ECON622: Computational Economics with Data Science Applications

Symbolic, Numerical, and Automatic Differentiation

Jesse Perla

jesse.perla@ubc.ca

University of British Columbia

Overview

Why the Emphasis on Differentiation?

Modern ML would be impossible without (1) software that makes calculating gradients easy; and (2) specialized hardware
Old methods, but flexible software + hardware have radically changed the scale of problems we can solve
You simply can’t solve large problems (or sample from high-dimensional distributions) without gradients, or jacobians of constraints
A mental shift was towards “differentiable programming”, i.e. to treat entire software programs as differentiable, nested functions
- As long as you have helpful software to manage the bookkeeping
- You can differentiate almost anything continuous, and at least expectations or distributions of almost anything discrete

Types of Differentiation

A few general types of differentiation

Numerical Differentiation (i.e., finite differences)
Symbolic Differentiation (i.e., chain rule and simplify subexpressions by hand)
Automatic Differentiation (i.e., execute chain rule on computer)
- Use the chain rule forwards vs. backwards
- Think matrix-free methods
Sparse Differentiation (i.e., use one of the above to calculate directional derivatives, potentially filling in sparse Jacobians with fewer passes)

Numerical Derivatives

Finite Differences

With \(f : \mathbb{R}^N \to \mathbb{R}^M\), take \(e_i\) as the \(i\)th standard basis vector

\[ \frac{\partial f(x)}{\partial x_i} \approx \frac{f(x + \epsilon e_i) - f(x)}{\epsilon} \]

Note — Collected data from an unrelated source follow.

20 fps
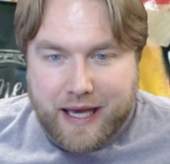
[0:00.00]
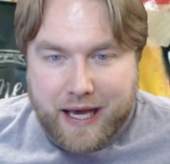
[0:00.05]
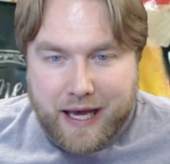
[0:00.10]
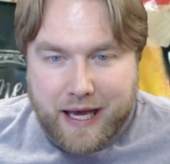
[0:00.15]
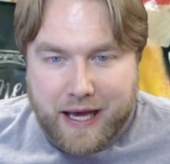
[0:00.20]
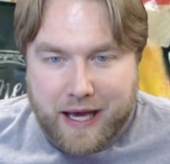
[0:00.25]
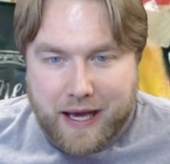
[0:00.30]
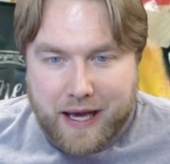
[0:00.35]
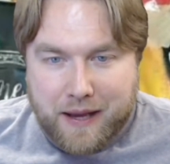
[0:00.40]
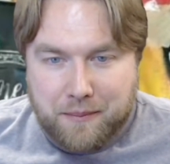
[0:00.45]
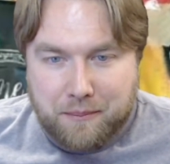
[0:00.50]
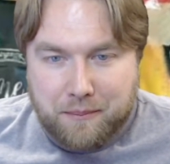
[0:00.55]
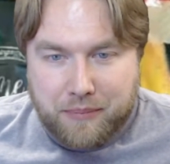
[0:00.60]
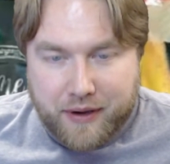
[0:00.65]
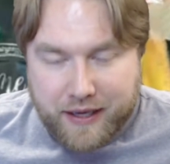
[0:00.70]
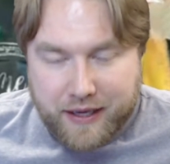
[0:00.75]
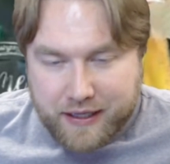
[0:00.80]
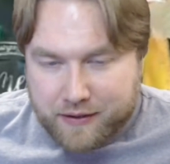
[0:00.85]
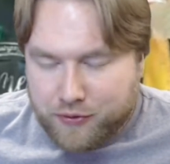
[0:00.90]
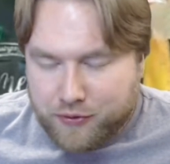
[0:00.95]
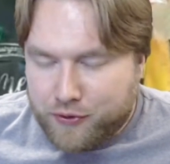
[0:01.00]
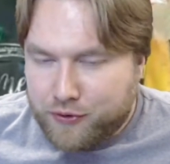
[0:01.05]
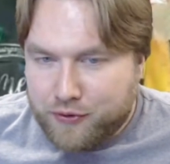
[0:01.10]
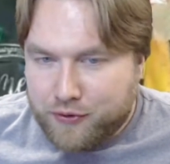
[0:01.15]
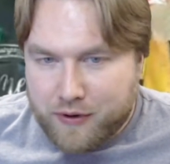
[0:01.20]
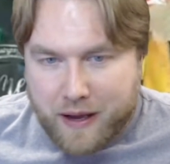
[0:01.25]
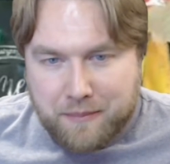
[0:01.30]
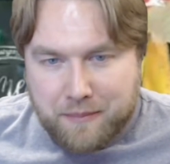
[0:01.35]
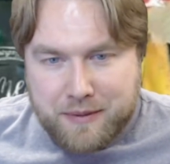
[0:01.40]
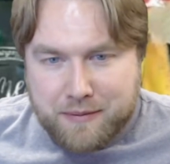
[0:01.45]
But
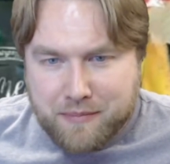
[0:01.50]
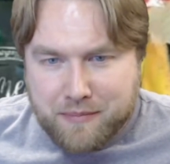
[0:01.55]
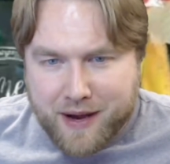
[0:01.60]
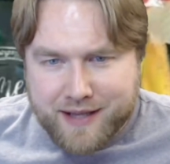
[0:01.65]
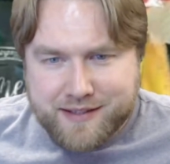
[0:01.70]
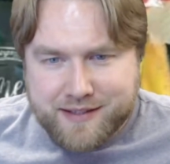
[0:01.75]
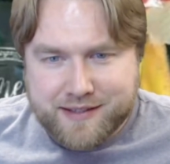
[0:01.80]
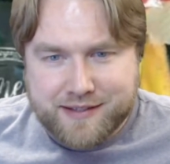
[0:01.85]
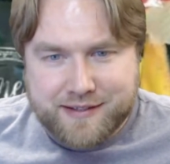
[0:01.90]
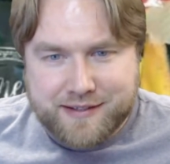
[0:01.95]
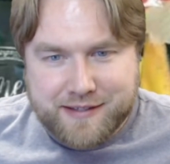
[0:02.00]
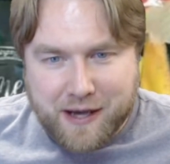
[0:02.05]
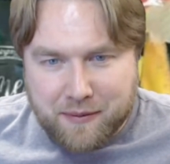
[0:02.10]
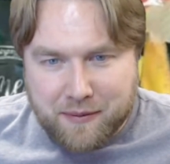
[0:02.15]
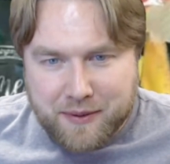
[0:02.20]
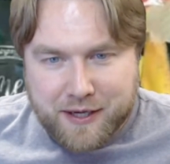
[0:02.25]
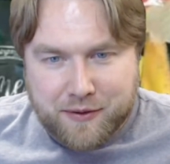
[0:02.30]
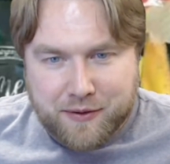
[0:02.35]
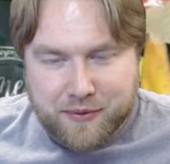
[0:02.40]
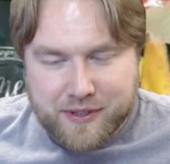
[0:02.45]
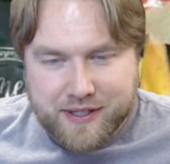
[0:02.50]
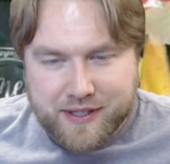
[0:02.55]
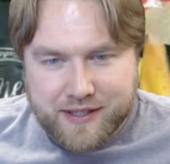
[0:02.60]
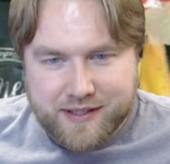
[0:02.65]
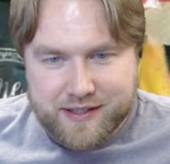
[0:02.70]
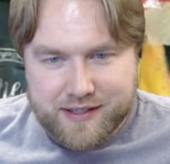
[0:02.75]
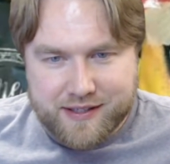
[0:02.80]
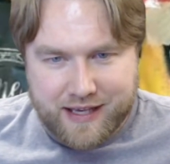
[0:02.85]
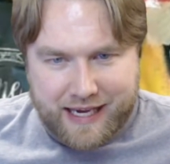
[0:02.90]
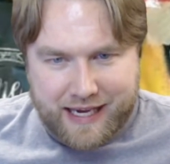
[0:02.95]
I mean, my stomach
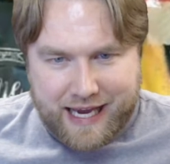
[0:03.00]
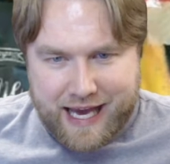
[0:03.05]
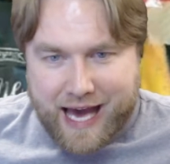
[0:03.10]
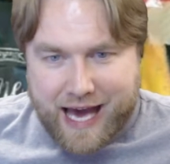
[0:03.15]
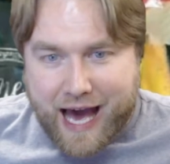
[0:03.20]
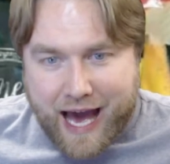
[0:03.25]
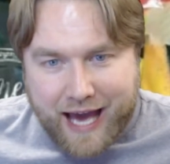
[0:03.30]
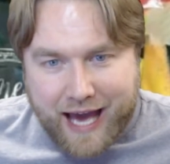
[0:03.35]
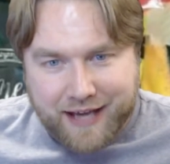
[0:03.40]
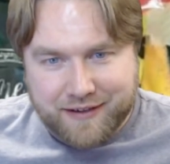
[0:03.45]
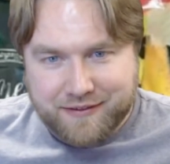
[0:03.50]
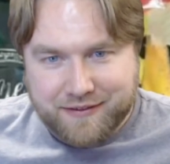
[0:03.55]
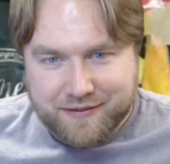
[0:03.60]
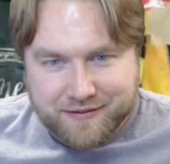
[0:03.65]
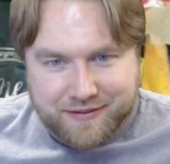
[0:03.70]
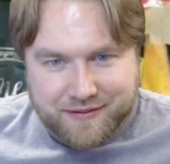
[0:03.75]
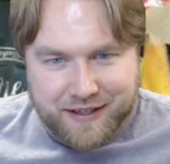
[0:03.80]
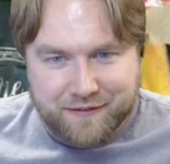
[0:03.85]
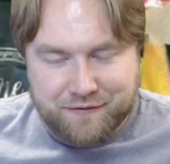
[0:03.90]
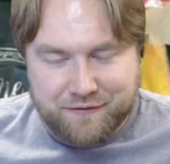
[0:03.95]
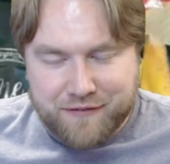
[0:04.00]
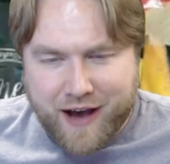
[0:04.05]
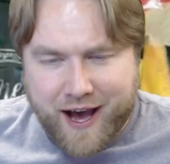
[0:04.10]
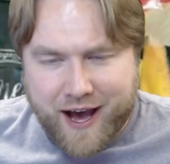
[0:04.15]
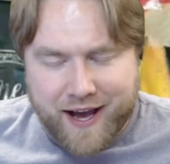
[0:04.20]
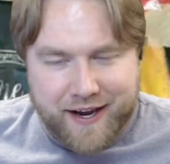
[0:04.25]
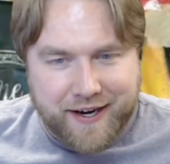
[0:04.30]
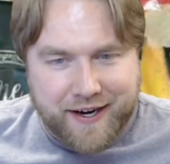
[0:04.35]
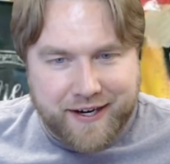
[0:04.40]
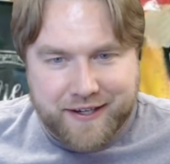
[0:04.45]
was like hot, like
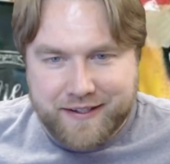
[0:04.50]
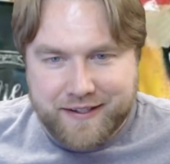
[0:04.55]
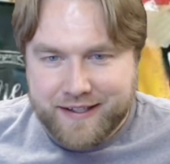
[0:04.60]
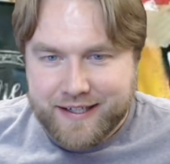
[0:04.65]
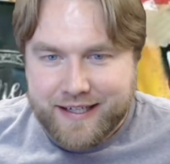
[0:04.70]
fire,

Requires \(N\) forward passes for the full \(\nabla f(x)\). Same as forward-mode AD.
Good rule of thumb with above is \(\epsilon = \sqrt{\epsilon_{\text{machine}}}\)
Tough tradeoffs: roundoff vs. truncation errors
- \(\epsilon\) too small hit machine precision errors, especially with GPUs
- \(\epsilon\) too large and the approximation is bad
Still useful in many cases, especially for sparse problems

More Points for More Accuracy

Trickier in practice to handle tradeoff than you might expect
Could use more points which improves accuracy at the cost of more function evaluations. e.g. 5 point central differences

\[ f'(x) \approx \frac{-f(x-2\epsilon) + 8f(x-\epsilon) - 8f(x+\epsilon) + f(x+2\epsilon)}{12\epsilon} \]

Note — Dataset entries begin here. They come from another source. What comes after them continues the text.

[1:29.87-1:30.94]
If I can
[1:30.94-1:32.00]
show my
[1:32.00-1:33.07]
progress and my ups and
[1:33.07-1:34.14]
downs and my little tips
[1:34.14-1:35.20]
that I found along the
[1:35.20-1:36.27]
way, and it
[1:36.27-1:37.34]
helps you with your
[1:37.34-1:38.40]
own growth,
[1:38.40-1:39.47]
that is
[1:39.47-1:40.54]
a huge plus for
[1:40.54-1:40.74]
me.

In that case, use \(\epsilon = \sqrt[4]{\epsilon_{\text{machine}}}\)

Symbolic Differentiation

Roll up Your Sleeves

Do it by hand, or use Mathematica/Sympy/etc
Seems like it should always be better?
- Often identical to auto-differentiation, though it gives you more control over algebra with subexpressions. Prone to algebra or coding errors
- Substituting expressions could speed things up (or slow things down)
- Less overhead than many auto-differentiation methods, which may lead to better performance. Or may not if you do a different calculation (e.g. flatten the computational graph)
Very useful in many cases, even if only for designing new AD “primitives”

Sub-Expressions and Computational Graphs

Take \(f(g(x), h(g(x)))\). Would you want to substitute/simplify the gradient?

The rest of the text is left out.